Notes on a pair of luminaries:
Ross Macdonald
His hard-boiled alter-ego was Lew Archer, the sharpest detective on the West Coast for four decades. Ross Macdonald had a way with words, to be sure, but his biggest contribution to the private eye genre was his succinct appraisal of society throughout his creative life.
His characterizations are spot on, involving an array of humanity’s archetypes. His depth of psychological insight is vast. His descriptive powers and use of metaphor are strikingly original and give great pleasure, like a woman awakening to her sexual prowess.
I’ve read quite a bit of Macdonald and I’m currently reading an Archer novel published in 1969. If you haven’t tried this lately, pick up one of his books and rediscover gems such as these from The Goodbye Look:
The young pink-haired receptionist turned from the switchboard. The heavy dark lines accenting her eyes made her look like a prisoner peering out through bars.

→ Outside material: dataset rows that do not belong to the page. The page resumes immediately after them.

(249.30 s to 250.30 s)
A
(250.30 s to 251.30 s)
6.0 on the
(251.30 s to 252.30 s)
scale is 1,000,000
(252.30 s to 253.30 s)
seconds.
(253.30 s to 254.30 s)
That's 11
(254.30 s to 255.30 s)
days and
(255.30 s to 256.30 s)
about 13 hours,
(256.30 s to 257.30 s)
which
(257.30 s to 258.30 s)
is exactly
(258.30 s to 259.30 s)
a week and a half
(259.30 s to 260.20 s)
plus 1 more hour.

His eyes and voice were faintly drowsy with the past.
Pacific Street rose like a slope in purgatory from the poor lower town to a hilltop section of fine old homes.
She laughed a little. Her whole body was dreaming of the past.

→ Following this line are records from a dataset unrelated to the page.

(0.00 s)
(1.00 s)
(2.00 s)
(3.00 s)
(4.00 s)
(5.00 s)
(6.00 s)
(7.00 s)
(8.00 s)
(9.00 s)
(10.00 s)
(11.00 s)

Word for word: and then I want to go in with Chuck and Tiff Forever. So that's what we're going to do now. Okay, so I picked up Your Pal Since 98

She was flushed and brilliant-eyed, as if she was terminating an assignation.
I waited for nearly an hour. The birds in the brush got used to me, and the insects became familiar.

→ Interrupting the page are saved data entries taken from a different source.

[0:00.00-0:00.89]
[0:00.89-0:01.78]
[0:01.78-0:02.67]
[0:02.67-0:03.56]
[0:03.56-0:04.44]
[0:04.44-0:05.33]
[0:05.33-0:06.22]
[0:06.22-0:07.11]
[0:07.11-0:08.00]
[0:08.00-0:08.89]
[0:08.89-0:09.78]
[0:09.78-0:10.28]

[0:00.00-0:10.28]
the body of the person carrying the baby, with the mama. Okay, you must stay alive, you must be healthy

The rectangle of sunlight on the linoleum was lengthening perceptibly, measuring out the afternoon and the movement of the earth.
The yelp of Betty’s horn brought me out of a half-sleep.
Her words touched a closed place in my mind.
What a great joy Ross Macdonald was. He died in 1983.
Ezra Pound
The highly influential modernist poet and literary gadfly Ezra Pound had a great sense of humor when he wasn't off on an anti-Semitic rant.
Pound lived a long life, from 1885 to 1972, most of it in Europe after losing his first teaching position in the U.S. due to scandalously inviting a young homeless woman to his room at Wabash College, where he lectured on classical literature.
Pound is known for befriending and helping many writers in their careers, including Joyce, Hemingway and T.S. Eliot, among others.
Pound is notoriously famous for his anti-Americanism, perhaps borne of a great love for America. Born in Hailey, Idaho and raised in Philadelphia, he was a child prodigy, starting college at age 15, when he announced his intention to become a great poet.
Pound believed credit would ruin economics and destroy nations. He may have been a visionary in that regard as well as in poetics.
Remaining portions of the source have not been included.